Greater and Lesser Zions of the Moscow Assumption Cathedral of 1486

Zion (zion) or “Jerusalem” in theory repeats in miniature the architecture of the Jerusalem Temple and is intended for storing the Gifts; used in Byzantium and Rus' during especially solemn services. With its help, a symbolic connection was established with the place of Christ’s burial and resurrection.

The Zions stored in the main cathedral of the country could well serve as a direct source of a new architectural solution, Lidov believes.

At the beginning of the 4th century, the cuvuklia (Greek Κουβούκλιον - canopy) of the Church of the Holy Sepulcher was erected over the tomb of Jesus. The one standing today is the result of later alterations and a radical reconstruction of the entire complex, carried out by the crusaders in the middle of the 12th century.

Church of the Holy Sepulcher. The dome is like an onion.

However, based on texts and images, it is possible to recreate the appearance of an ancient structure. Kondakov N.P. - historian of Byzantine and Old Russian art, archaeologist, creator of the iconographic method of studying monuments - compared images with texts from the period of the 4th-6th centuries.

Lidov quotes him in his work: “ A light tent-like structure, a kind of canopy, the top of which is covered by a round dome, divided into six conical sections by six ribs and covered with six arches along the valance, the lower part is either supported by columns or decorated with them along the facade.

«

From the second half of the 11th century. Images of onion domes have become widespread in the art of the Orthodox world. Moreover, the onion dome is found not only in specific reproductions of the Jerusalem temple, but also in any depiction of the church.

Lidov explains this by the enormous importance that Byzantium attached to the completion of the restoration (renovation) of the Church of the Holy Sepulcher by Emperor Constantine Monomakh in 1042–1048.
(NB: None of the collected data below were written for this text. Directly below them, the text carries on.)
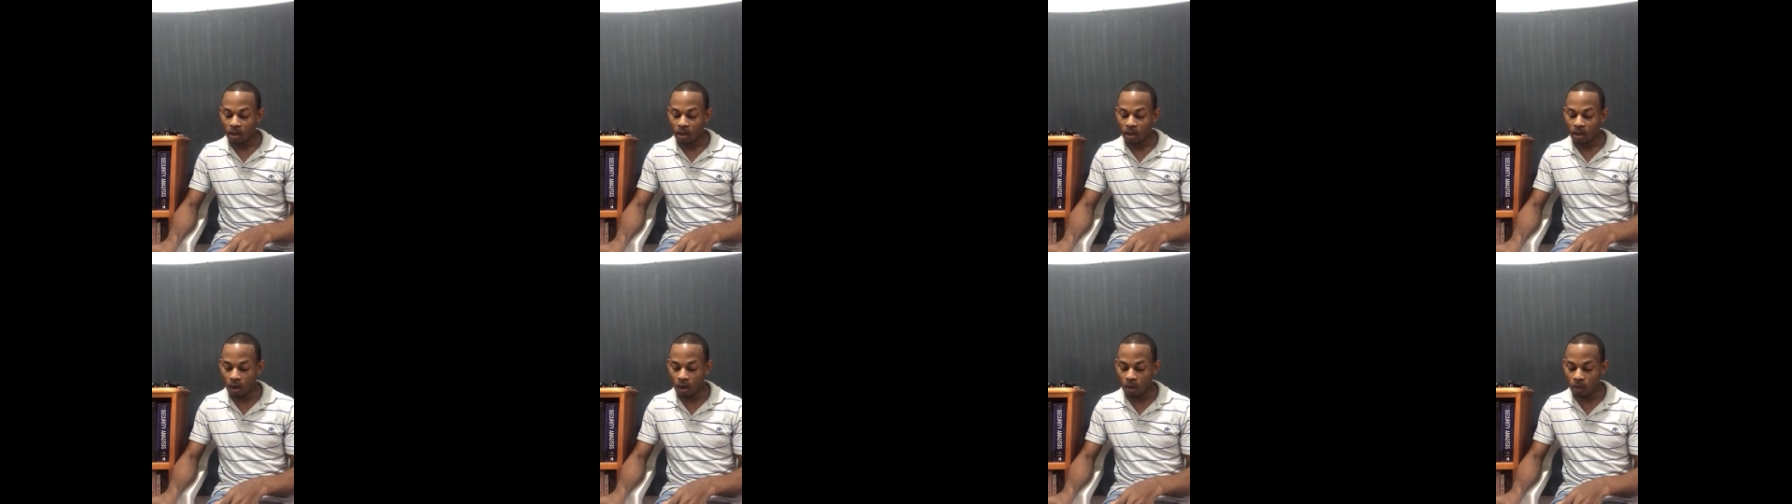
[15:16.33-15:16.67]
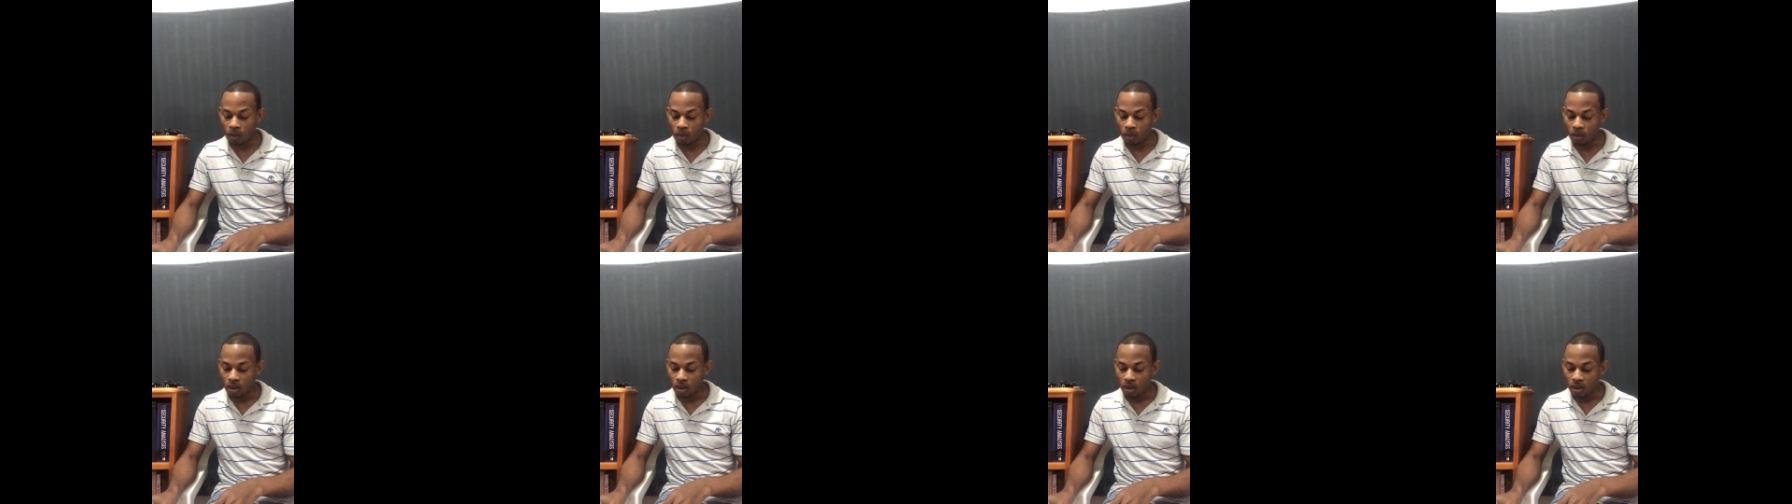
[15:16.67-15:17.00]

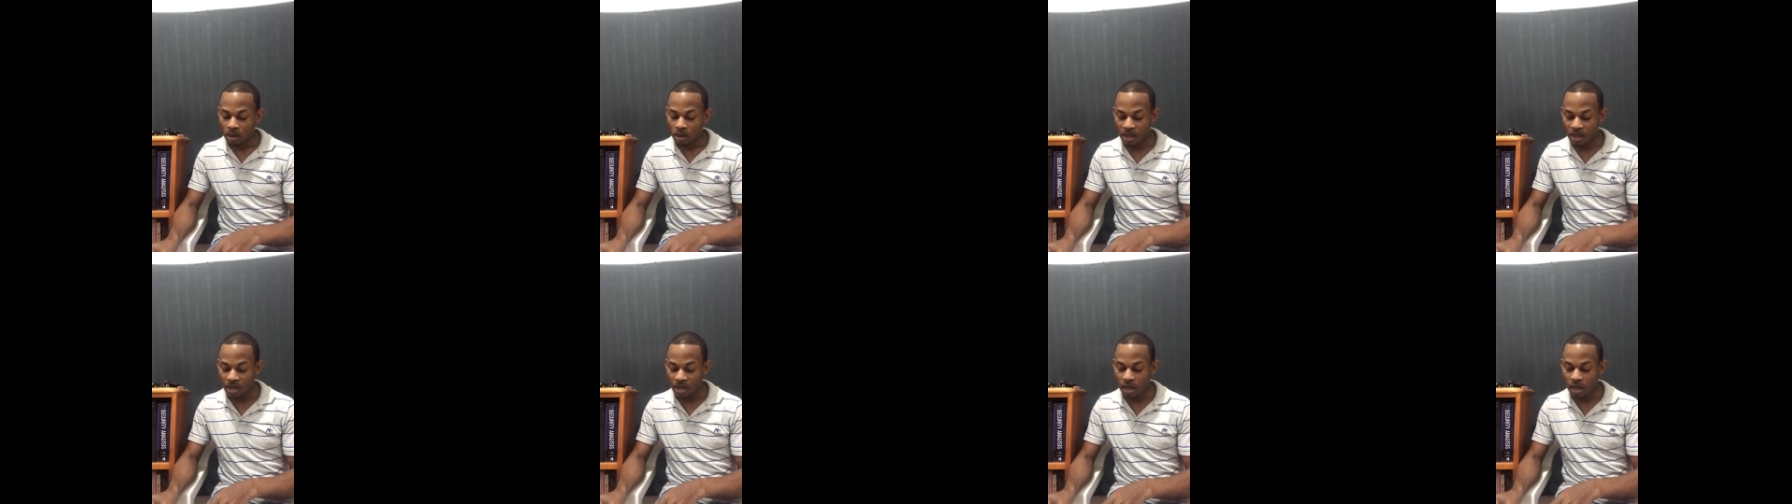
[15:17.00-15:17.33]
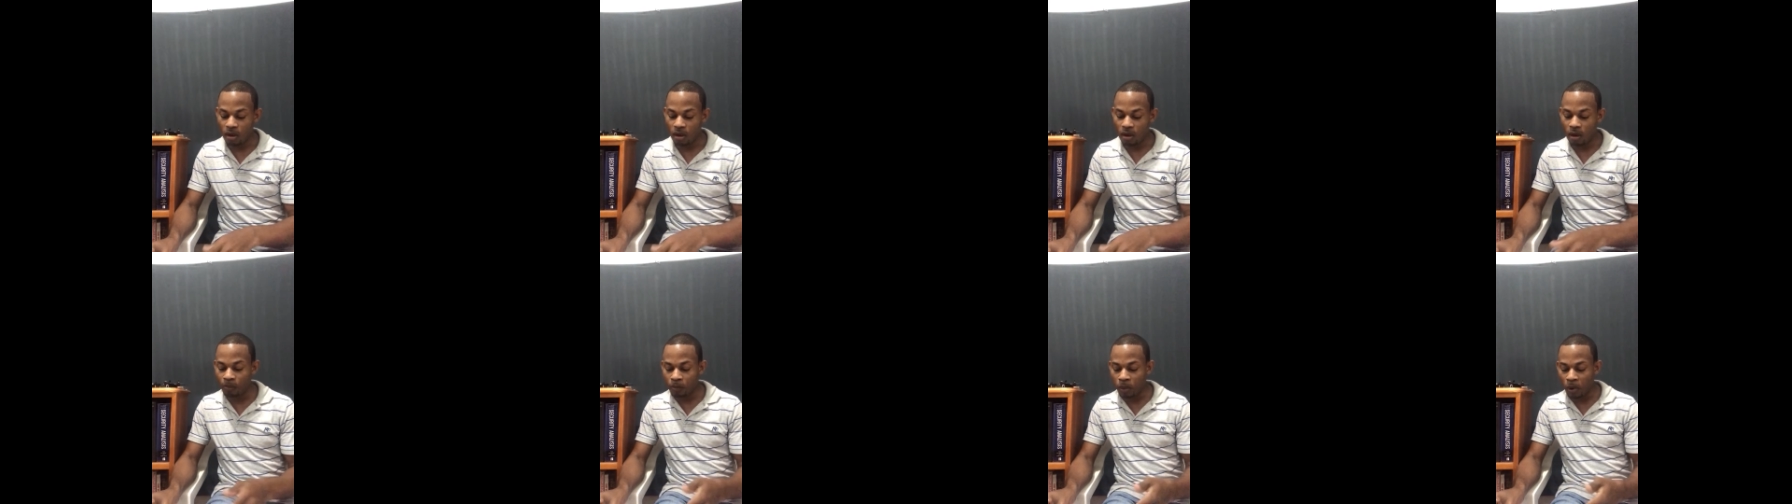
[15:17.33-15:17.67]
Now,
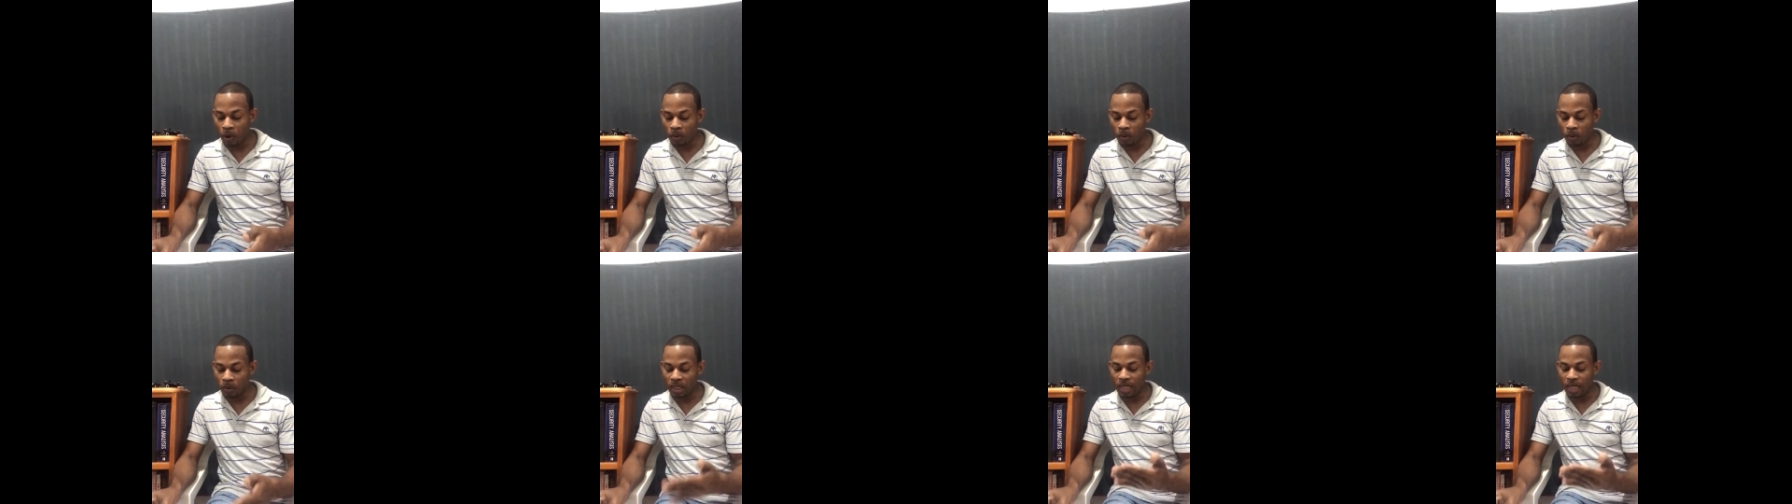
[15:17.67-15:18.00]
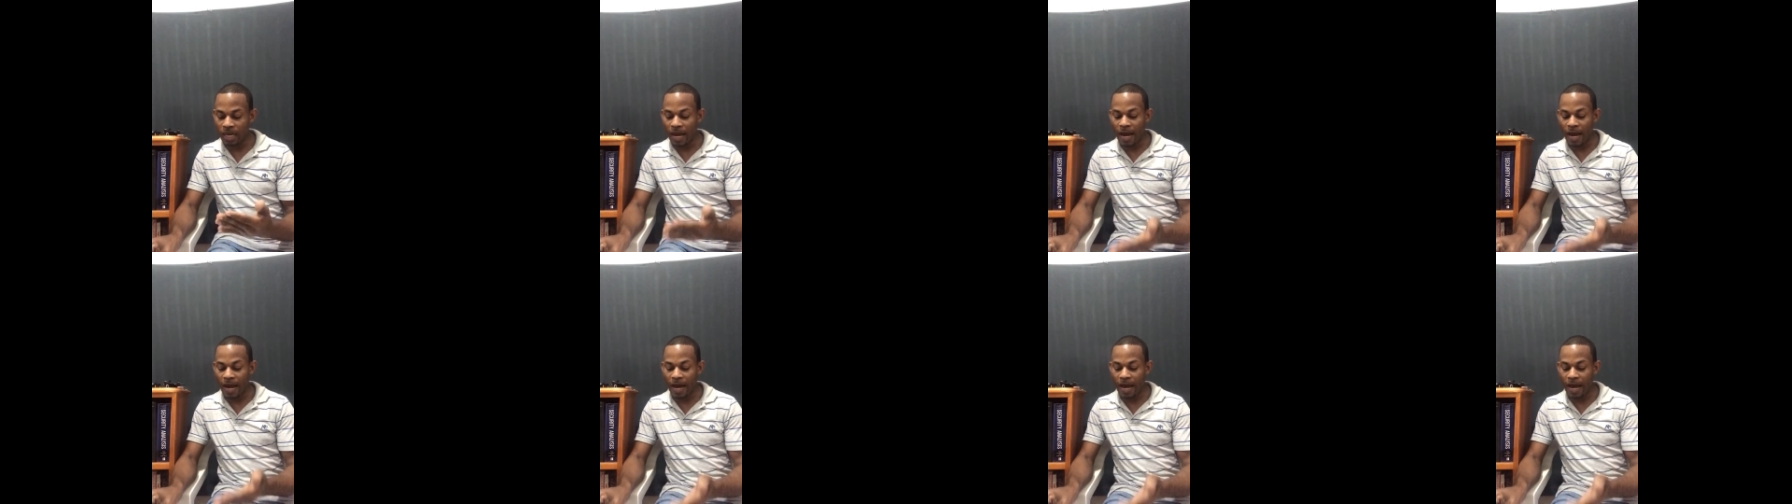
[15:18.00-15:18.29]
the compounded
It should be remembered that in 1054 the Christian Church split into Catholic and Orthodox. After a radical alteration of the edicule by the Latin crusaders in the middle of the 12th century. the onion dome becomes a stable iconographic motif that retains the status of a universal sign of the internal unity of each Orthodox Church with the First Church of the Holy Sepulcher.

The symbolically capacious motif of the onion dome becomes widespread in ancient Russian art. Among the earliest examples, one can note a miniature from the Dobrilov Gospel of 1164, in which a bulbous church dome with a characteristic imitation of a scaly covering is depicted above the evangelist.
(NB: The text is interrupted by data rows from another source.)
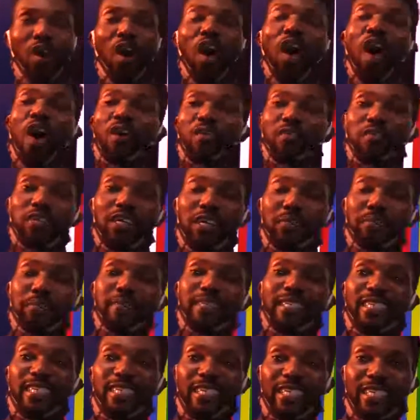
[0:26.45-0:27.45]

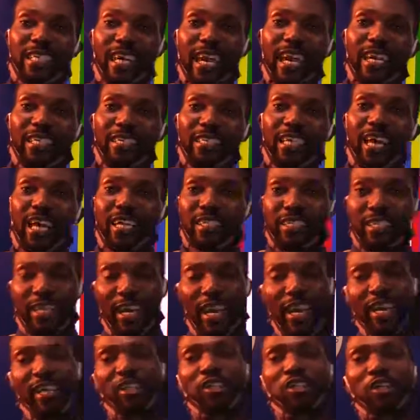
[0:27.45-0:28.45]
100%
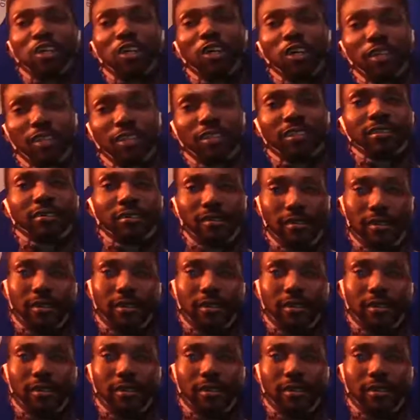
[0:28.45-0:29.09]
attention.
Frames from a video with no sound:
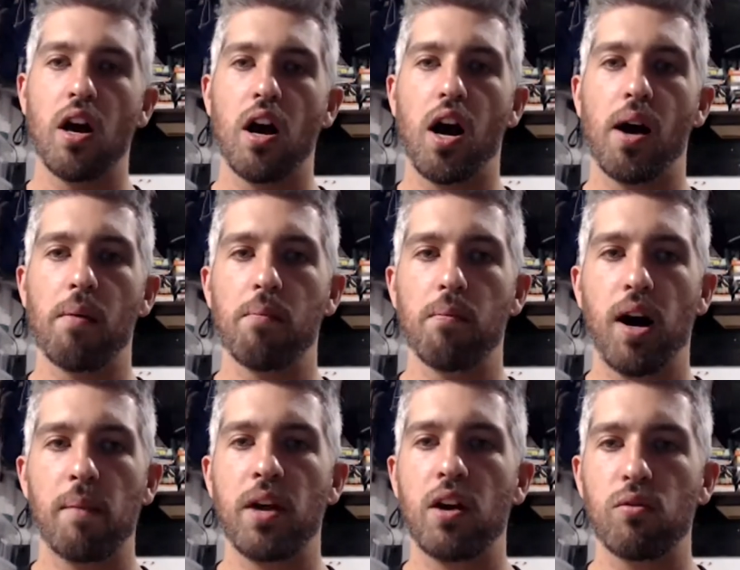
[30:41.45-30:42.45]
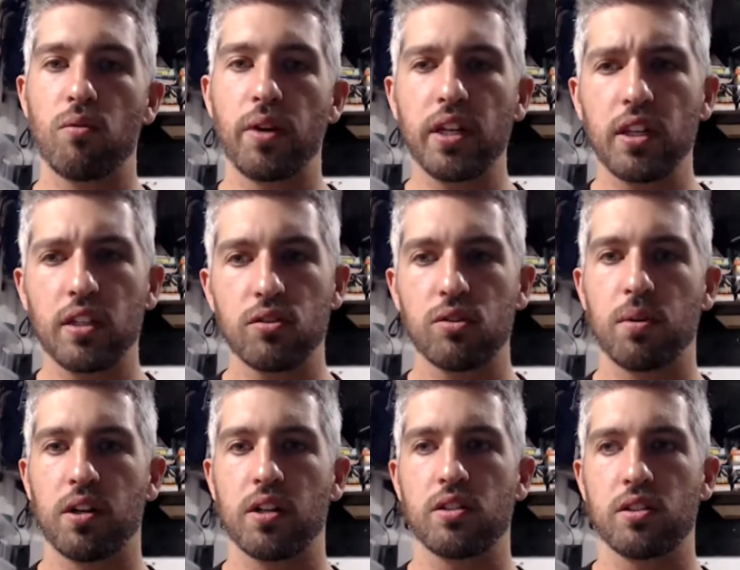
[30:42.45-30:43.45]
I'm not really super
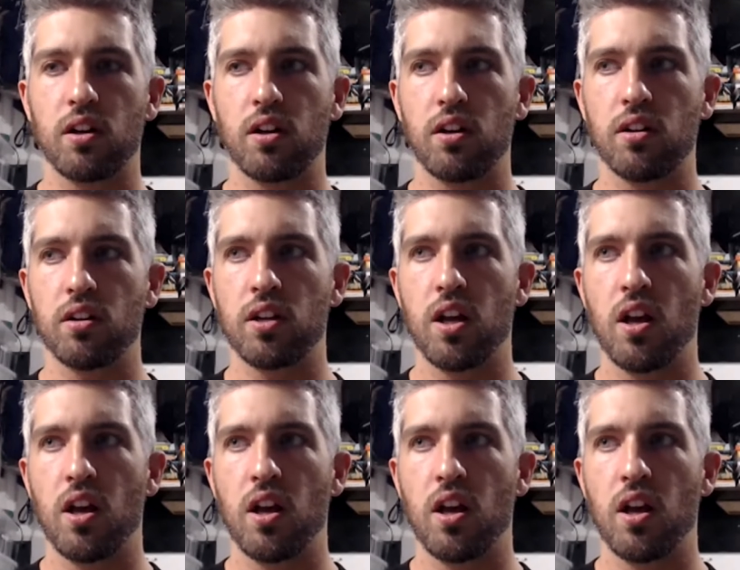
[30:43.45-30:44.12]
concerned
“Luke the Evangelist” is a miniature of Dobrilov’s Gospel (1164).

According to the researcher, to understand the iconographic motif of the onion, it is essential to understand that the Church of the Holy Sepulcher, which arose on the site of the atoning sacrifice and resurrection of Christ, was interpreted by theologians as the New Jerusalem, the visible embodiment of the Kingdom of Heaven.

The rapid and widespread adoption of onion domes in stone architecture of the 17th century. exclusively in Russian churches leads the author to believe that the process was stimulated by a specific initiative of the central government. If this is so, then the idea of ​​the times of Boris Godunov (1598 - 1605) “Moscow is the second Jerusalem” takes on a completely special meaning.

Accepting the iconographic hypothesis, we can say that the onion domes of Orthodox churches internally unite them with the main shrine of the Christian world.